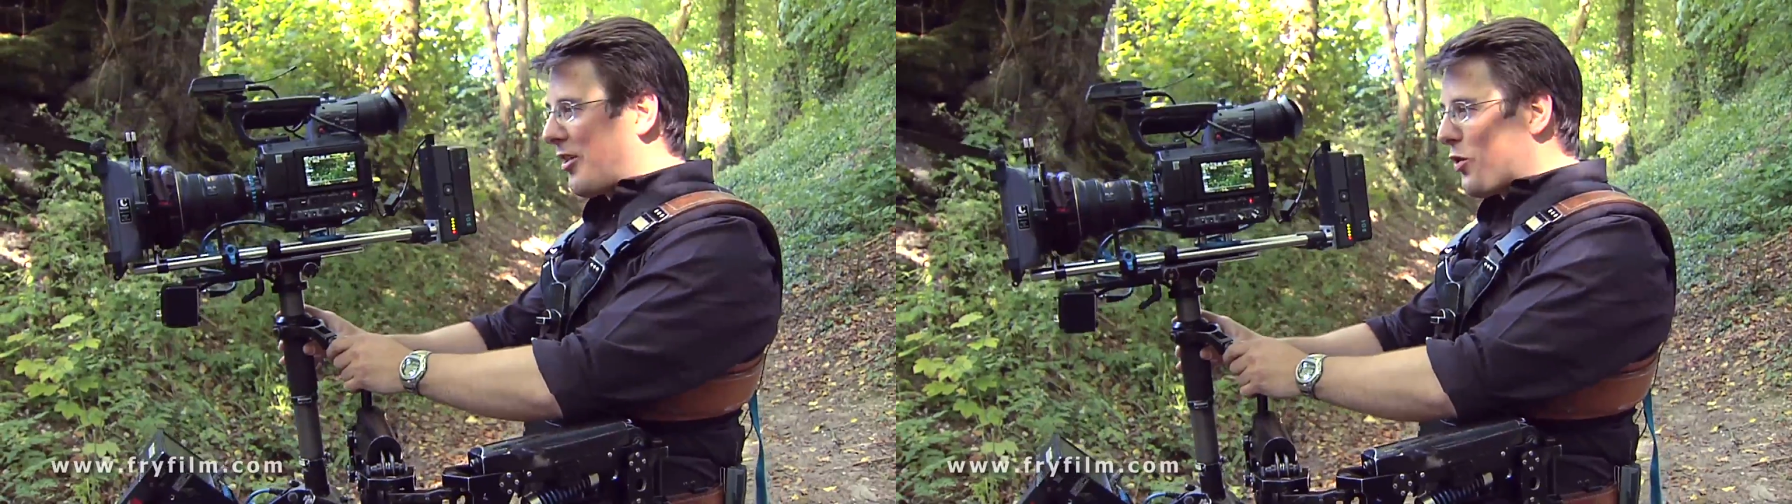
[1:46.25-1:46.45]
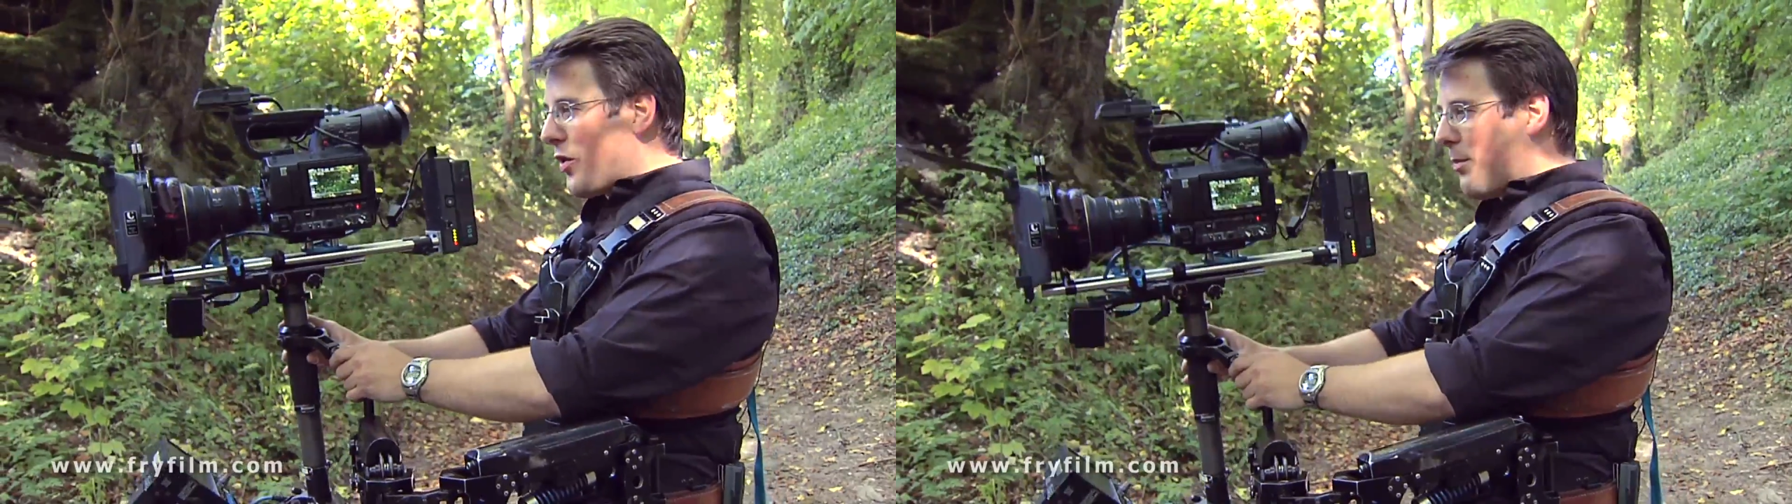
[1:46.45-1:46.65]

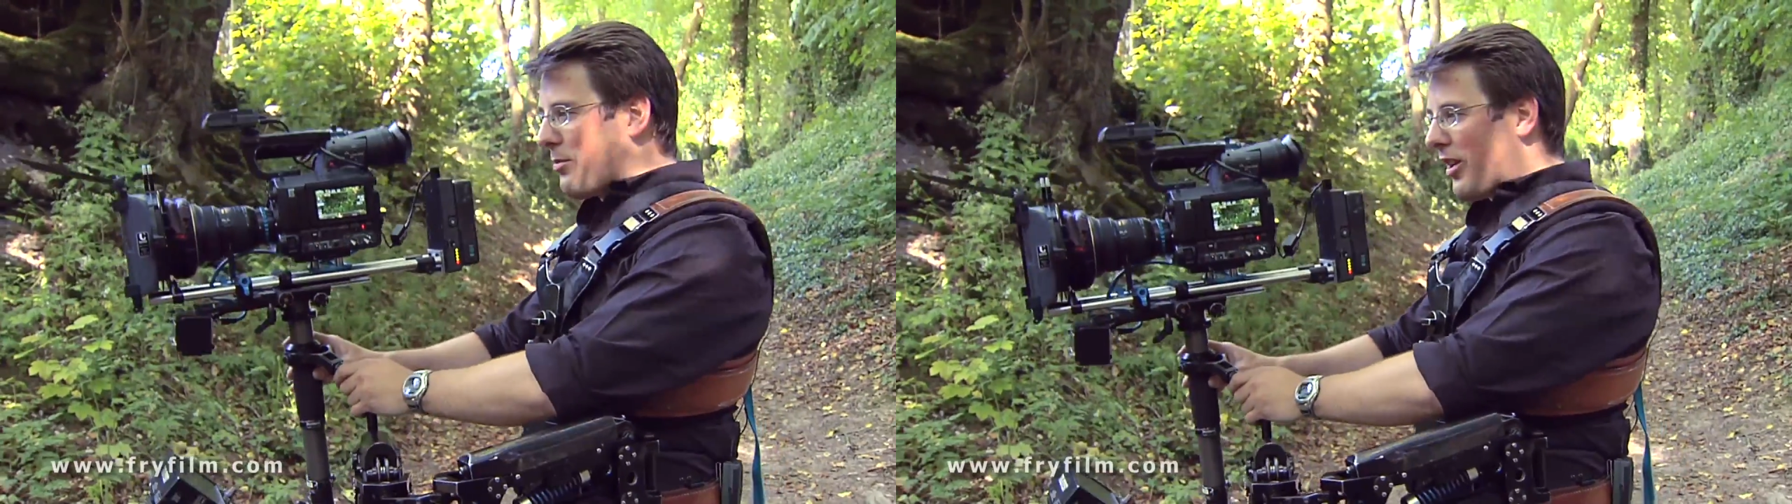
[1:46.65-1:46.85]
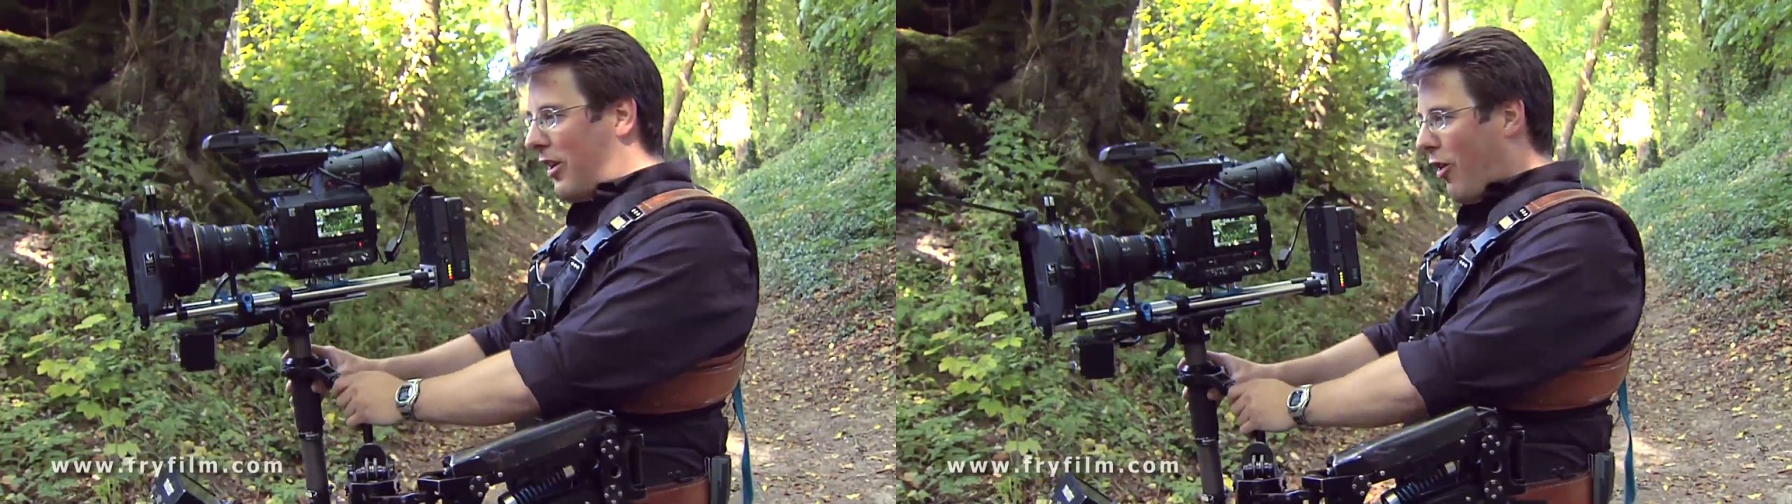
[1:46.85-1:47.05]

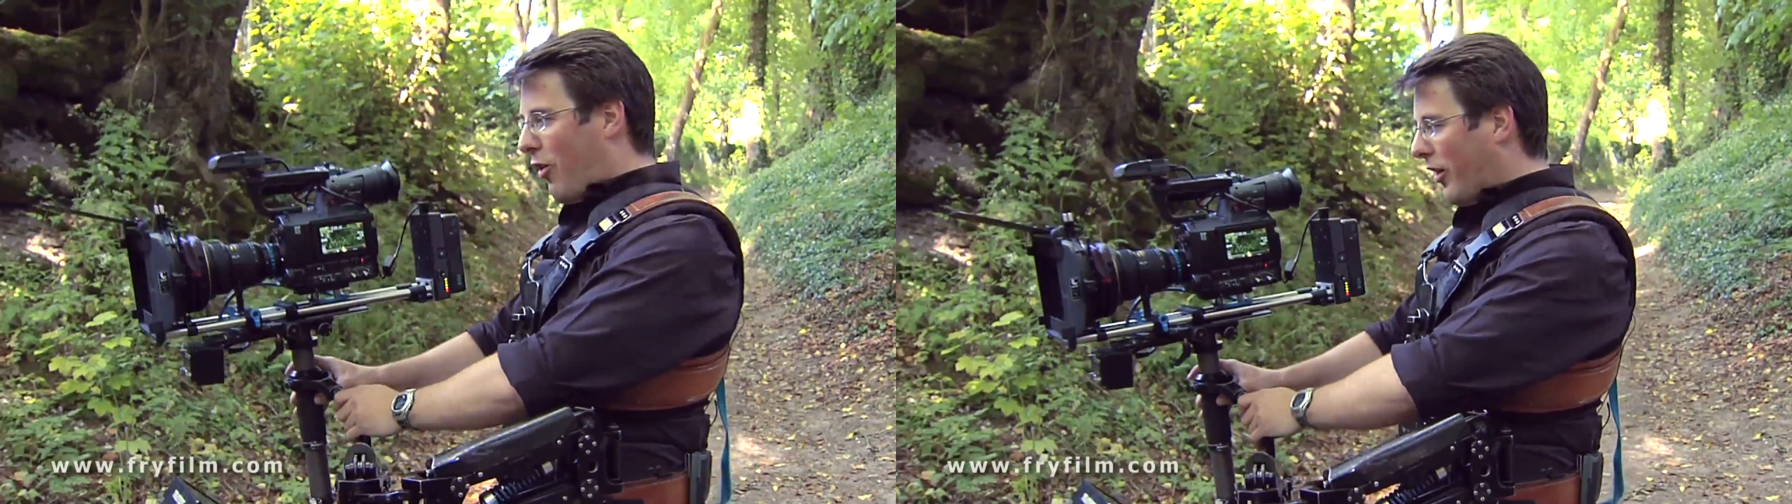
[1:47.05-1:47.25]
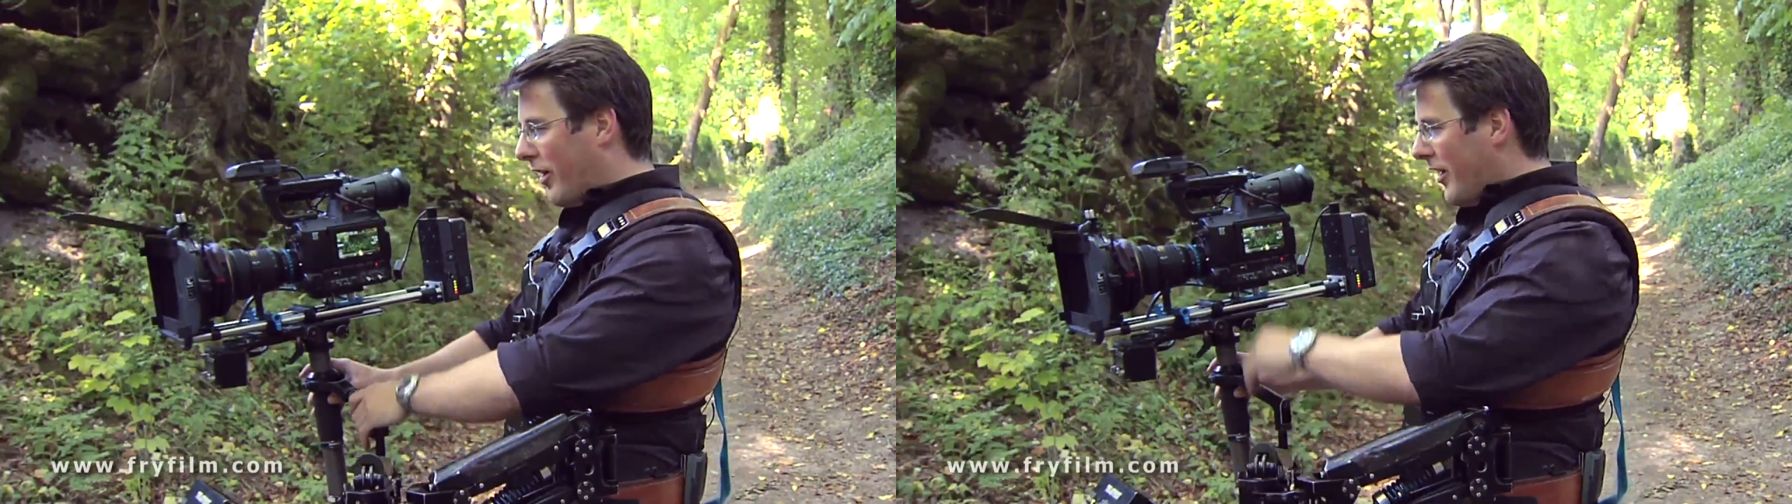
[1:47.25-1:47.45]
creeps
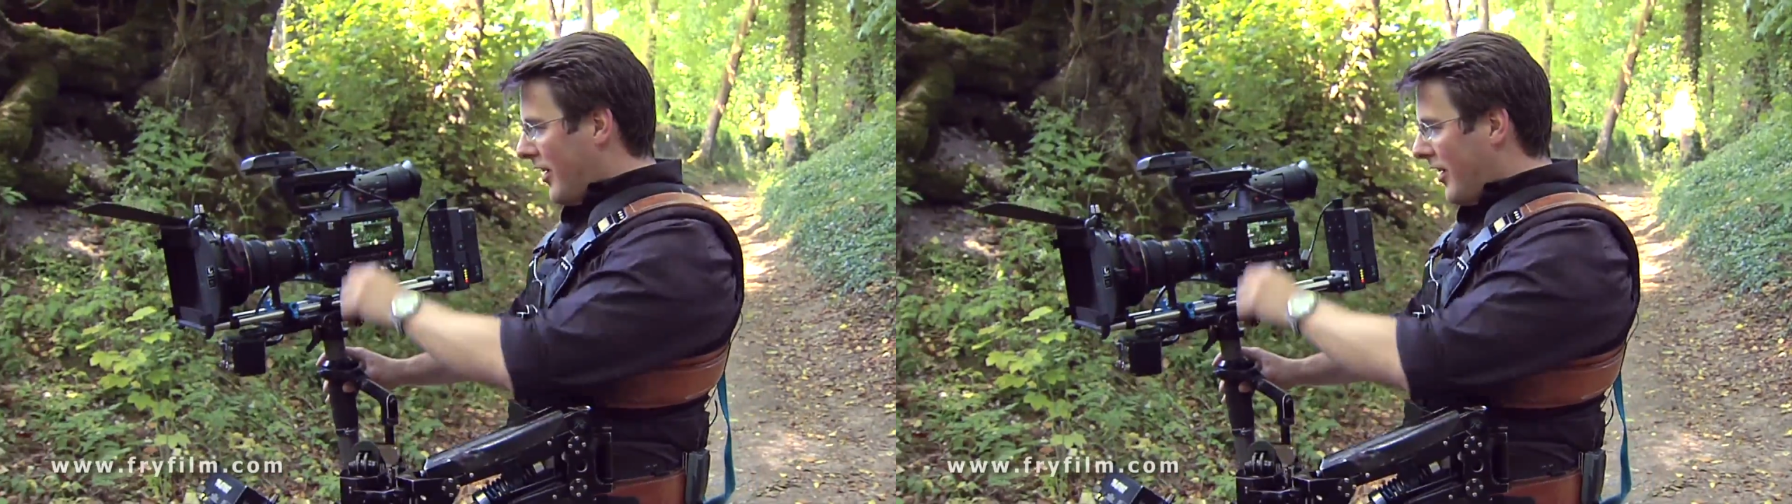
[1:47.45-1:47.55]
along.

- EXERCISE OBJECTIVE
Beginning with the line containing "[1:46.45-1:46.65]" and ending with the last line of the data above, repeat each line exactly. Include no pictures and no other lines.

- EXERCISE SOLUTION
[1:46.45-1:46.65]

[1:46.65-1:46.85]
[1:46.85-1:47.05]

[1:47.05-1:47.25]
[1:47.25-1:47.45]
creeps
[1:47.45-1:47.55]
along.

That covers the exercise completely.